_Problem description_:
Copy, exactly as written, the lines that begin at the one containing "[00:00:00.00 to 00:00:01.00]" and end at the one containing "[00:00:09.00 to 00:00:09.80]". Skip any pictures in the data below.

··········

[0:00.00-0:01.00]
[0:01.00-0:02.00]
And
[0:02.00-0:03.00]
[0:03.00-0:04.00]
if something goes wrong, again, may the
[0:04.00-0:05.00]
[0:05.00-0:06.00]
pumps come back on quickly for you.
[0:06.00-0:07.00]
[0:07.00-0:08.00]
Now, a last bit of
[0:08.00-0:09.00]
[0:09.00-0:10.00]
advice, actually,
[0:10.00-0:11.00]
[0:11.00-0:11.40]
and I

··········

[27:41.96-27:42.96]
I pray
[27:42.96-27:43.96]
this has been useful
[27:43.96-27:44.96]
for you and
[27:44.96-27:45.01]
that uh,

··········

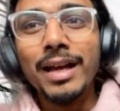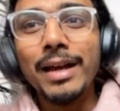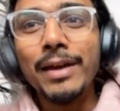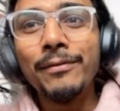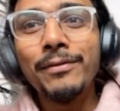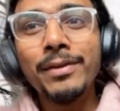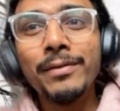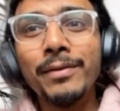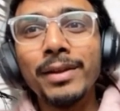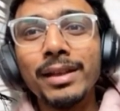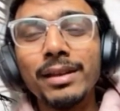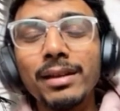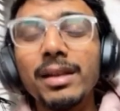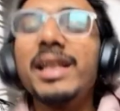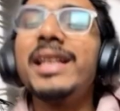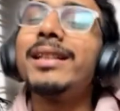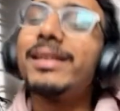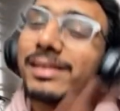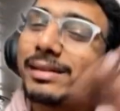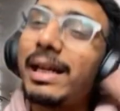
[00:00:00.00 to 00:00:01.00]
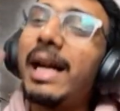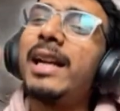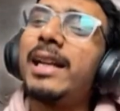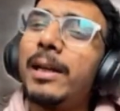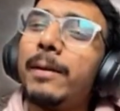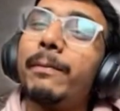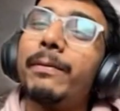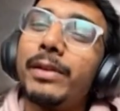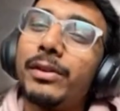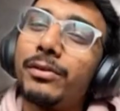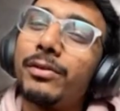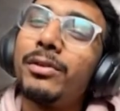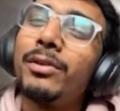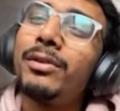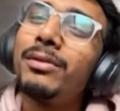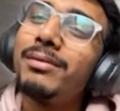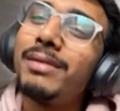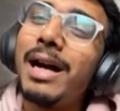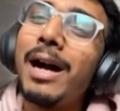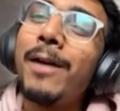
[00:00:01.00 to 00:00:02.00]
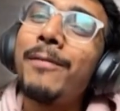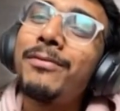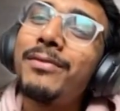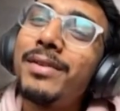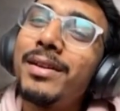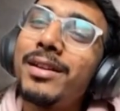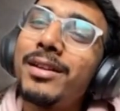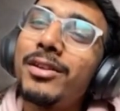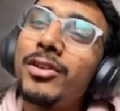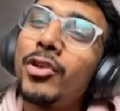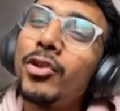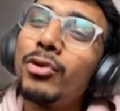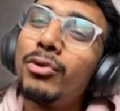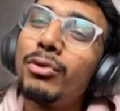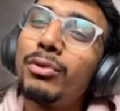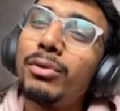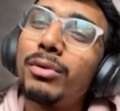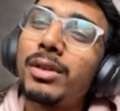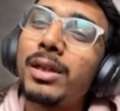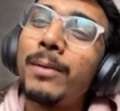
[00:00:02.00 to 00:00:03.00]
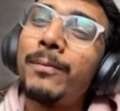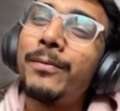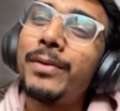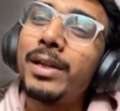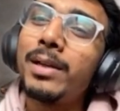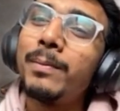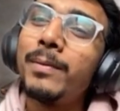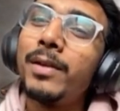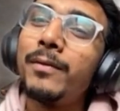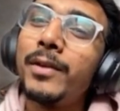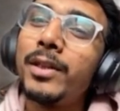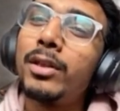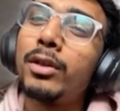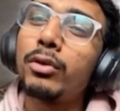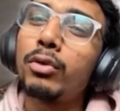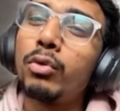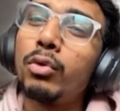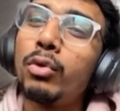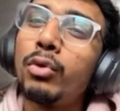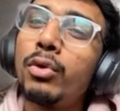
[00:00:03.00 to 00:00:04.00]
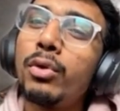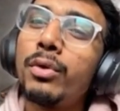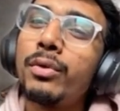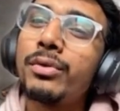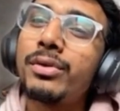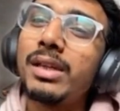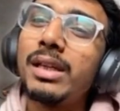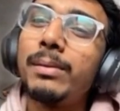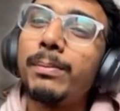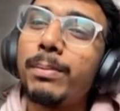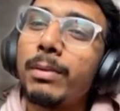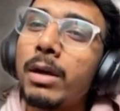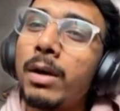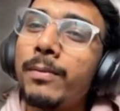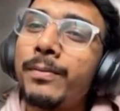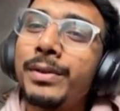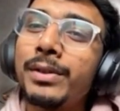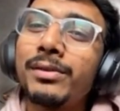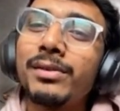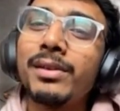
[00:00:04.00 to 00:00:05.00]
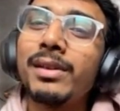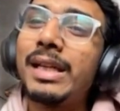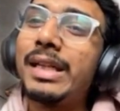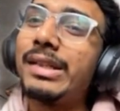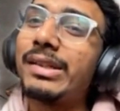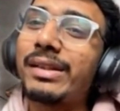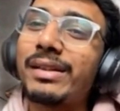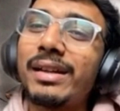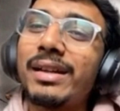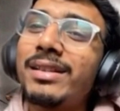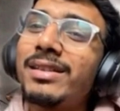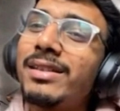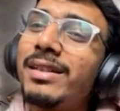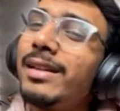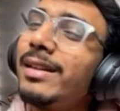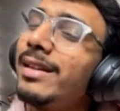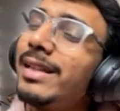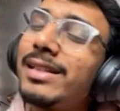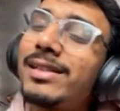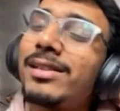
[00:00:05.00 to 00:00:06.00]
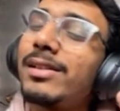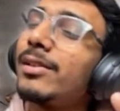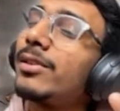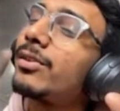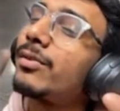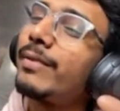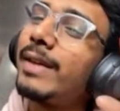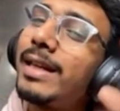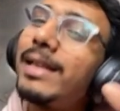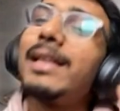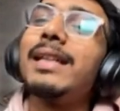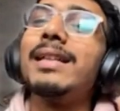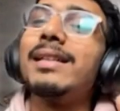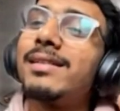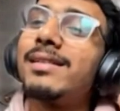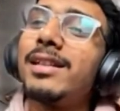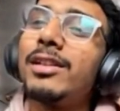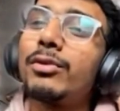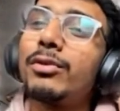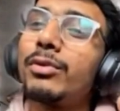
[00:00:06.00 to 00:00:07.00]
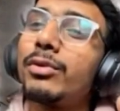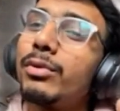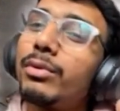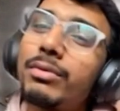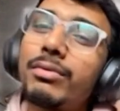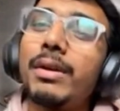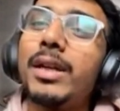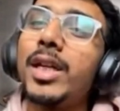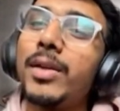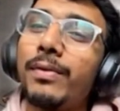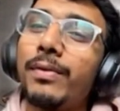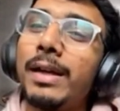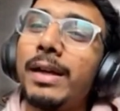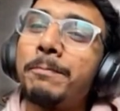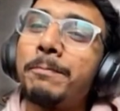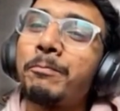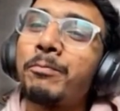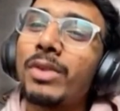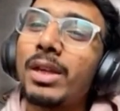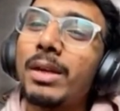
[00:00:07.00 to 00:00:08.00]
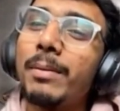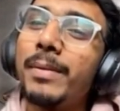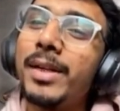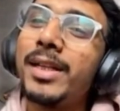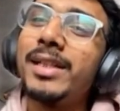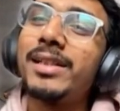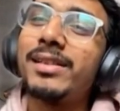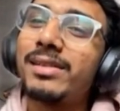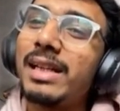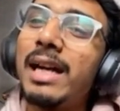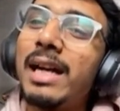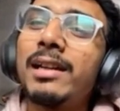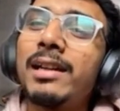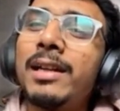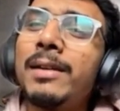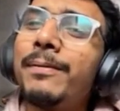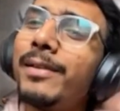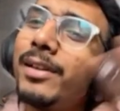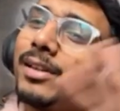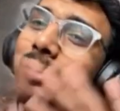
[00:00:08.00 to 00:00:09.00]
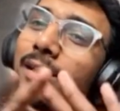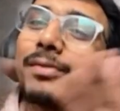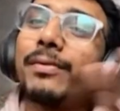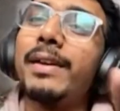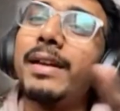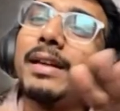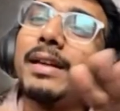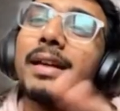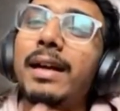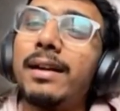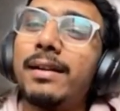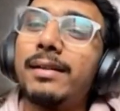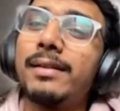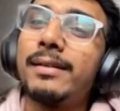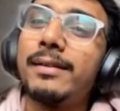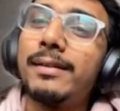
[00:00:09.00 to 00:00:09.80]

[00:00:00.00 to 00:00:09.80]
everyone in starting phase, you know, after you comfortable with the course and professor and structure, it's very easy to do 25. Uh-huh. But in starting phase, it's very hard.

··········

_Result_:
[00:00:00.00 to 00:00:01.00]
[00:00:01.00 to 00:00:02.00]
[00:00:02.00 to 00:00:03.00]
[00:00:03.00 to 00:00:04.00]
[00:00:04.00 to 00:00:05.00]
[00:00:05.00 to 00:00:06.00]
[00:00:06.00 to 00:00:07.00]
[00:00:07.00 to 00:00:08.00]
[00:00:08.00 to 00:00:09.00]
[00:00:09.00 to 00:00:09.80]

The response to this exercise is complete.